The speeches are seldom memorable and the music usually humdrum, but there's a compelling medieval atmosphere about inaugurations. I love to try to crack the color code of the academic apparel. Easy enough to figure why holders of economics degrees are garbed in copper, but how did the lawyers get purple gowns?
Goucher College's installation of Sanford J. Ungar as its 10th president Friday was the best inauguration I've witnessed. There was a central intelligence about the affair; the speeches were quite good, Ungar's among the most thoughtful (and shortest).
Internationalism was the theme of inaugural week at Goucher. Ungar, a broadcast and print journalist and former director of the Voice of America, seems particularly suited to carry that theme, and world events of the past two months played into his plans with tragic irony.
The music, to fit the theme, was international in choice and presentation, concluding with a recessional to the beat of an African drum ensemble. A keen observer could have spotted two U.S. senators, a lieutenant governor and a dozen college presidents and provosts moving to the rhythm - perhaps a first in Maryland college inaugurations.
In his talk, Ungar decried America's increasing isolationism over the past decade or so, while news organizations cut back on foreign coverage and "the lowest common denominator flourished," especially on television.
"Somehow and somewhere along the way, apparently the United States became unpopular among many people around the world, and we barely noticed," he said. "Was it really not enough to keep telling ourselves we had the greatest country on earth? Could it be that - waves of immigrants notwithstanding - not everyone wanted to live like us after all? Were we so self-satisfied that we had no idea terrorists were establishing themselves and hatching their schemes in our very midst?"
Ungar vowed to dedicate Goucher to "genuine internationalism," sending more students around the world to study and bringing more from overseas to study here. He said the school, established in 1885 as the Woman's College of Baltimore City, "will find new means and methods to enrich our curriculum with international perspectives."

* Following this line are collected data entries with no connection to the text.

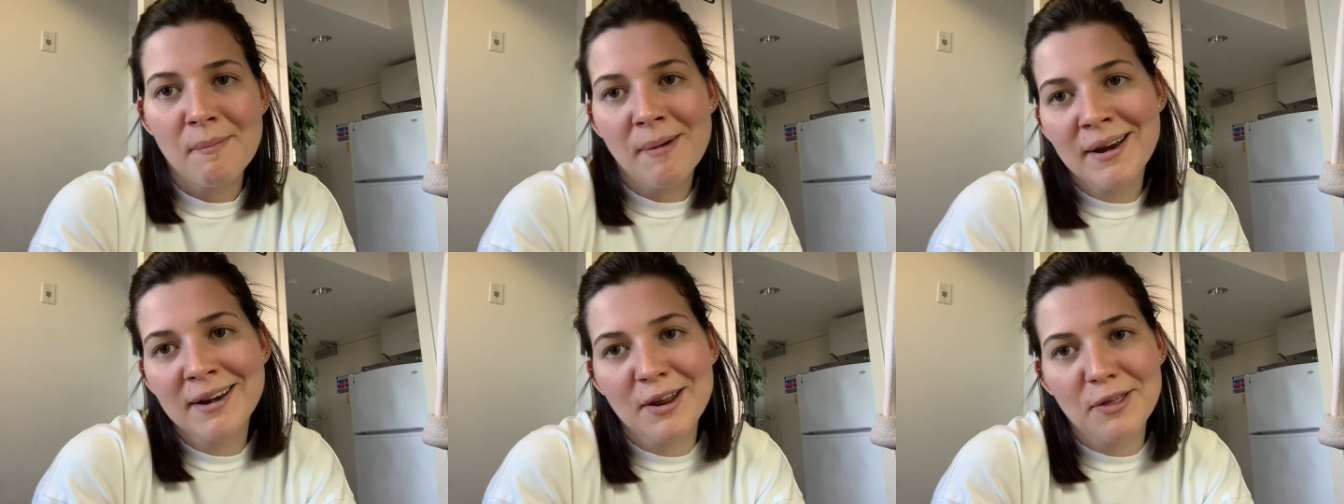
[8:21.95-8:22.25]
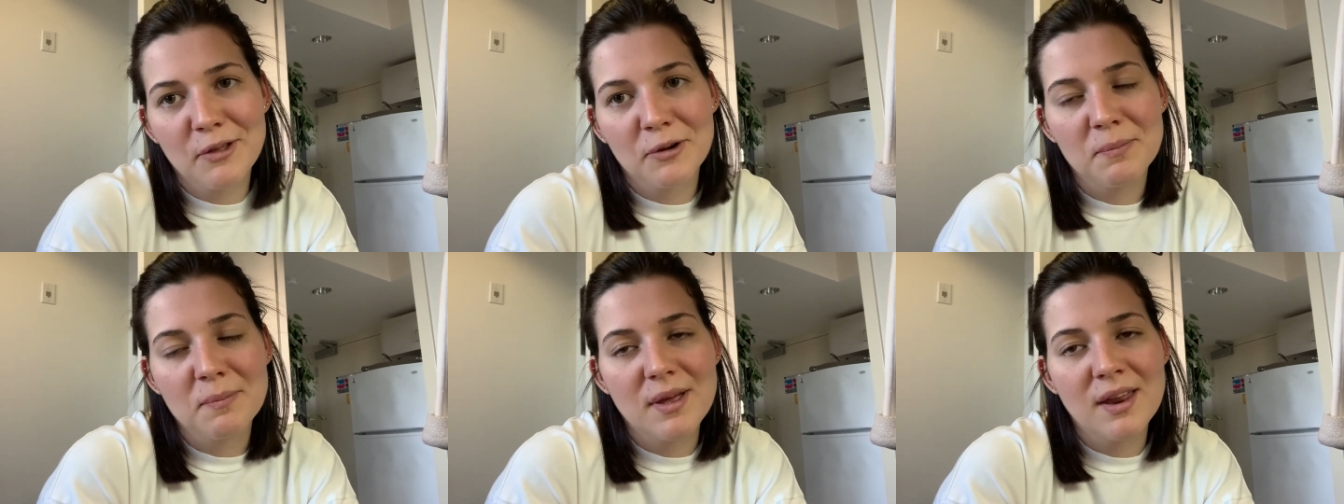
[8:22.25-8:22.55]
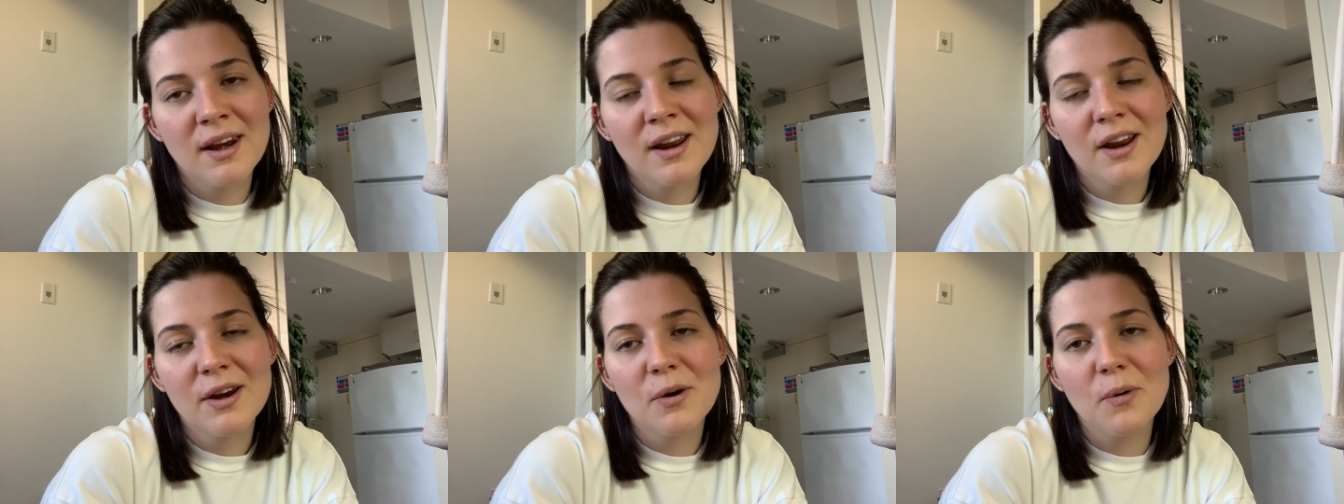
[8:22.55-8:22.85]
another
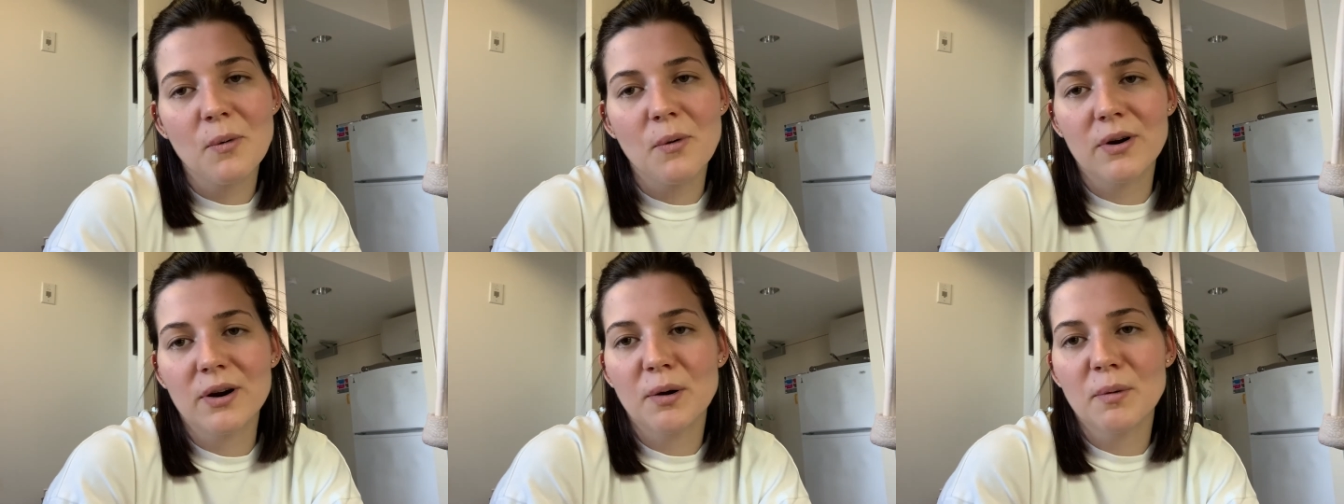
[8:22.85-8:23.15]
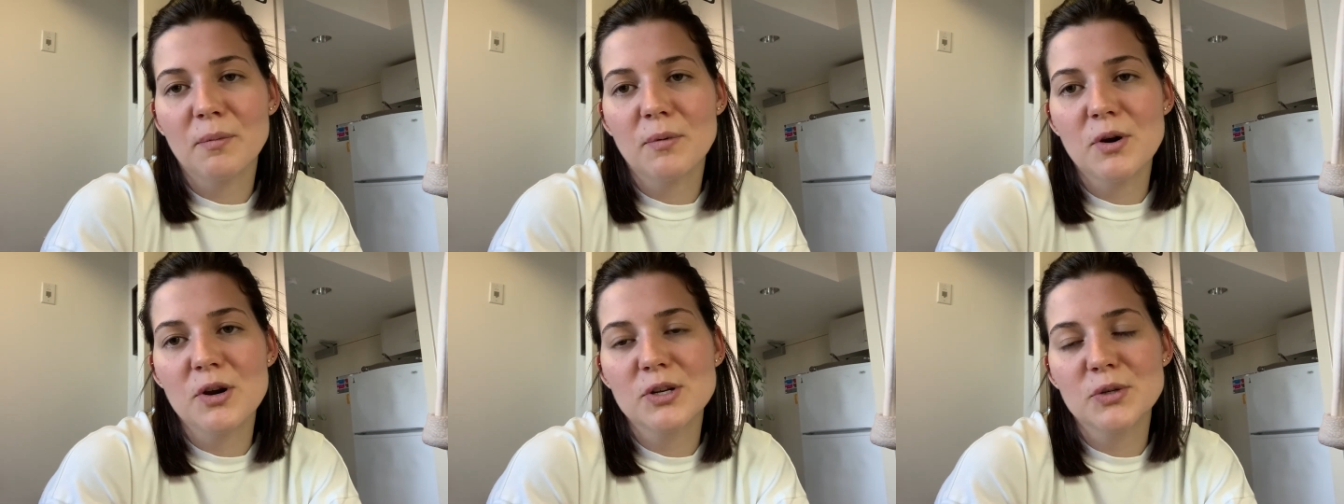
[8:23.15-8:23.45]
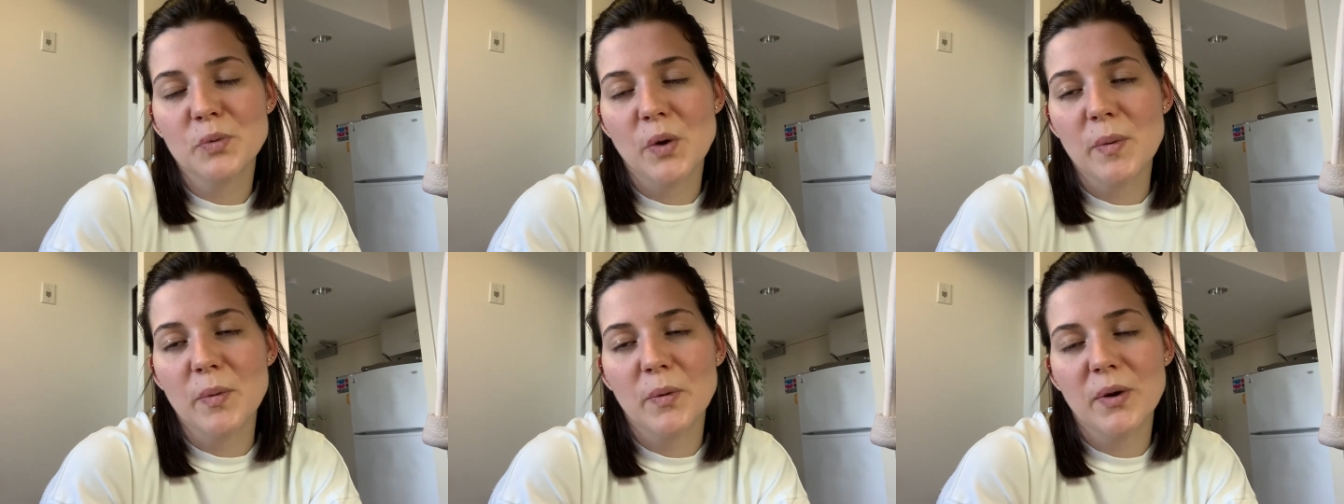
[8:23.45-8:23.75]
minute or
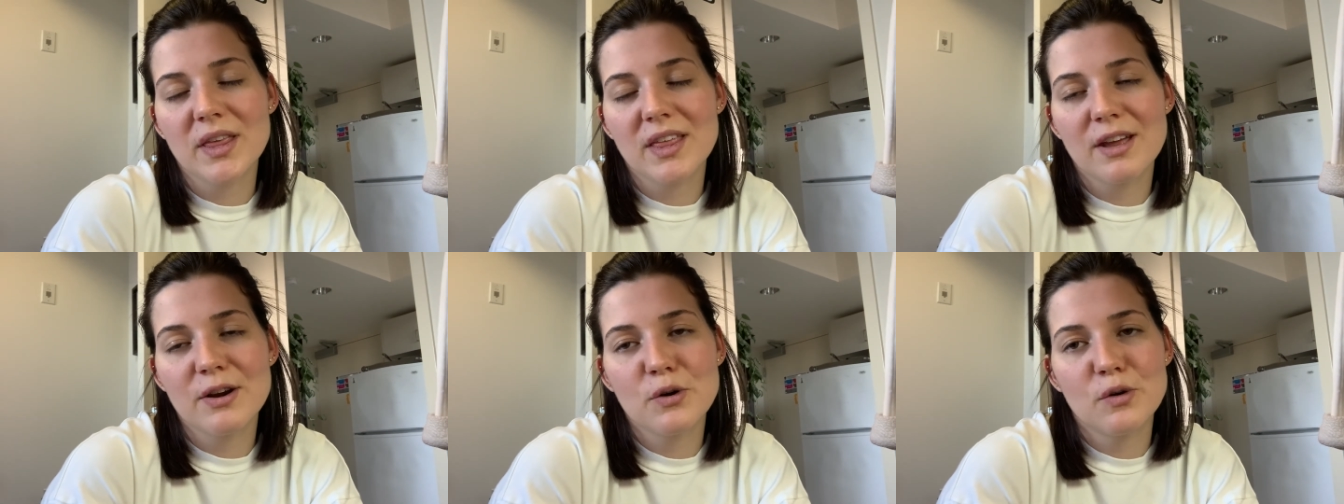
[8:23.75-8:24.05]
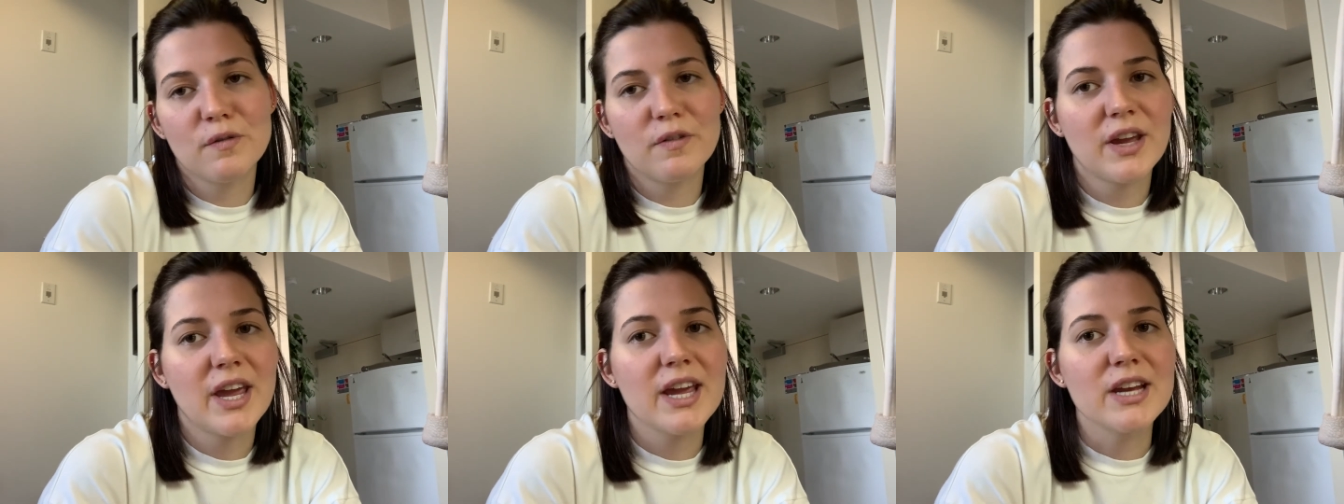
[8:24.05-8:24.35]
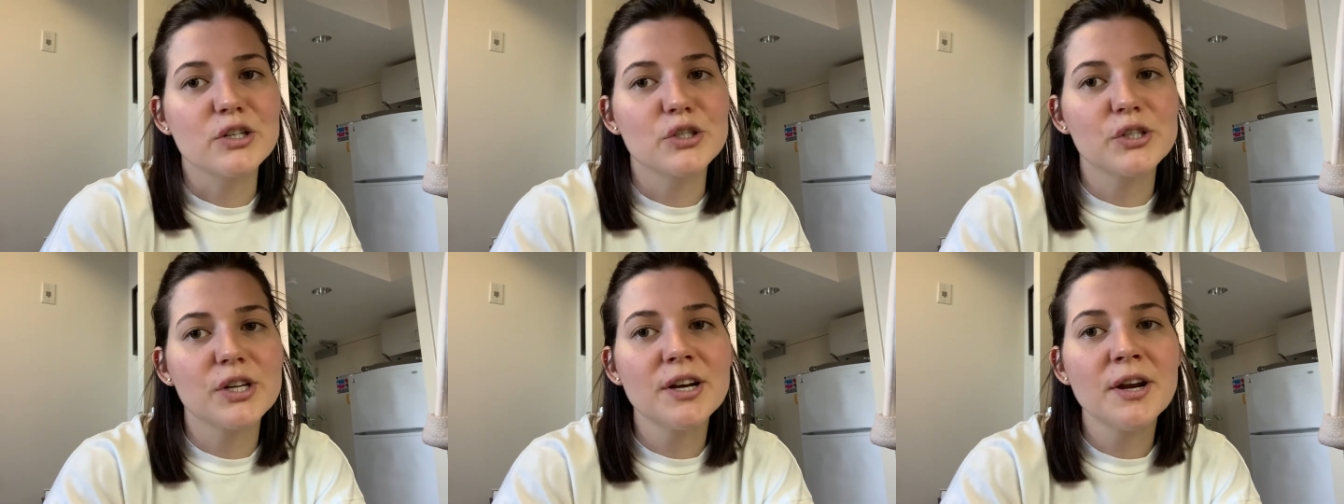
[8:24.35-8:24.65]
swipe away that
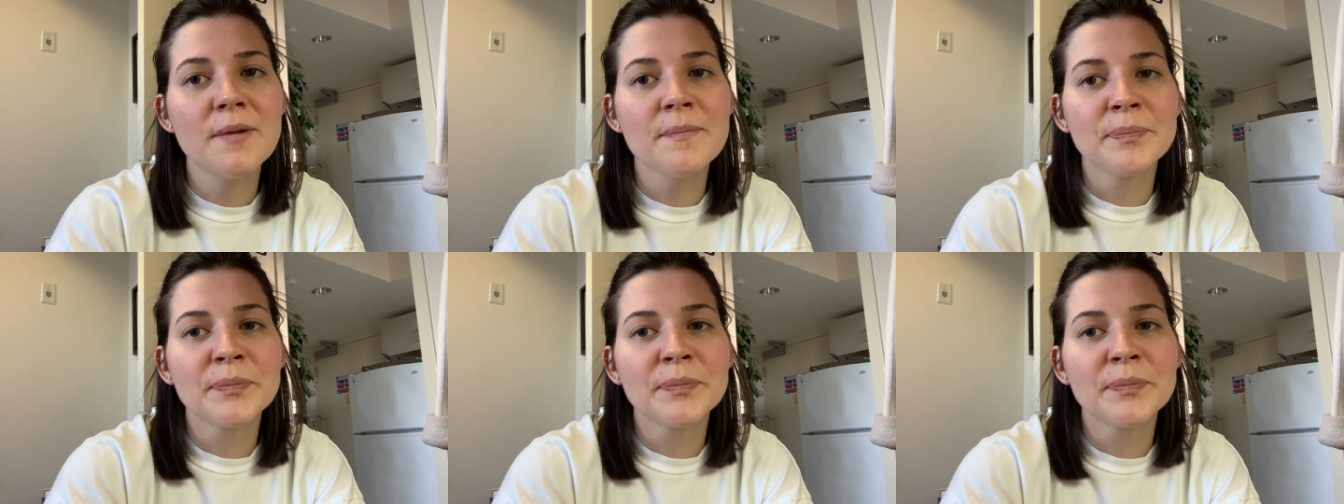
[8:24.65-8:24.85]
notification,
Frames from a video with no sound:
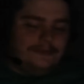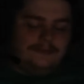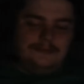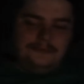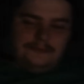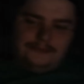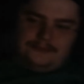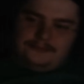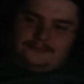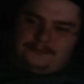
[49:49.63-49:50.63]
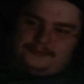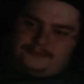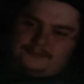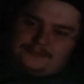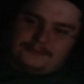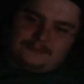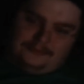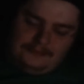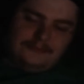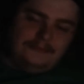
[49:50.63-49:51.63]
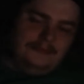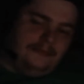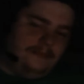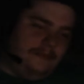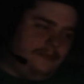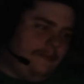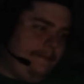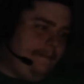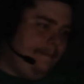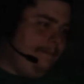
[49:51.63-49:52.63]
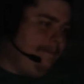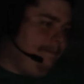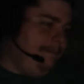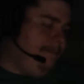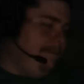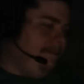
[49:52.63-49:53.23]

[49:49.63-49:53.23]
these girls, 11 years old, were sitting around the table.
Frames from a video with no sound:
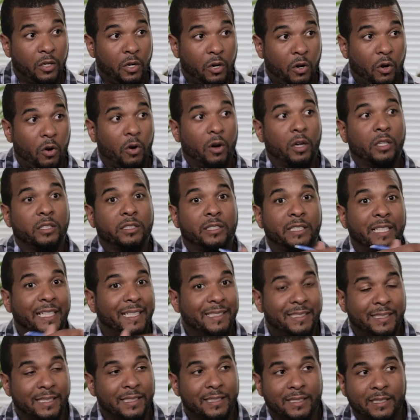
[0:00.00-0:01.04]
or else the
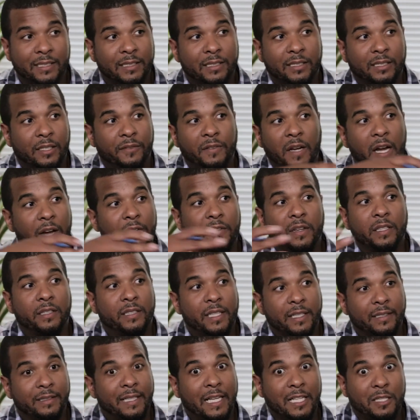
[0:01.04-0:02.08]
existence of
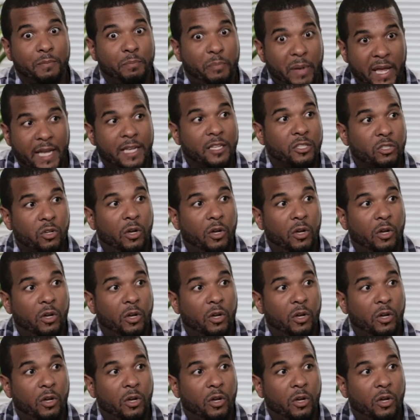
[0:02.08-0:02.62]
everything that's based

Ungar promised that "we will never prescribe opinions; we will only encourage their formulation on the basis of international awareness. ... I promise you: The world will be hearing from Goucher, and Goucher will be hearing from the world."
Ashes of dead student create an anthrax scare
On occasion since Sept. 11, life has seemed stranger than fiction.
A Washington woman inundated by delinquency notices on her son's college loans set out to prove that he had been dead for two years and should not have to pay the money back. So she dispatched some of the son's cremated remains to the Washington headquarters of Sallie Mae, the nation's largest student loan purveyor.
You know what happened. Sallie Mae officials called 911 after finding the gray, powdery substance in an envelope. Five employees were sent to physicians for anthrax checkups and antibiotic shots.
The woman, whose name wasn't disclosed, did not prevail, even though her story checked out. To close the loans, Sallie Mae officials insisted they need an official death certificate with a raised seal, not an envelope of ashes.
Former Towson U. official shows way to novel library
A former Towson University administrator is showing a novel way - in California - to build and operate a library.
The city of San Jose and San Jose State University are constructing an elegant eight-story downtown library that will be operated jointly and used by the university and the general public.
Campus and city leaders say they've removed most of the traditional barriers between town and gown in raising 93 percent of the $177.5 million cost of the new building.
City librarian Jane Light, who will be co-manager, said that sharing the library would mean significant savings because student and public use are expected to overlap. University students generally use a library during weekdays, while traffic in the public library is heaviest after 4 p.m. and on weekends.
Savings of a jointly operated library range as high as 30 percent, said Robert Caret, president of San Jose State and former provost of Towson University.
Hmmm. Think of five downtown colleges and universities close to the Pratt's antiquated central branch. The same for Towson University, Goucher and the aging Towson public library.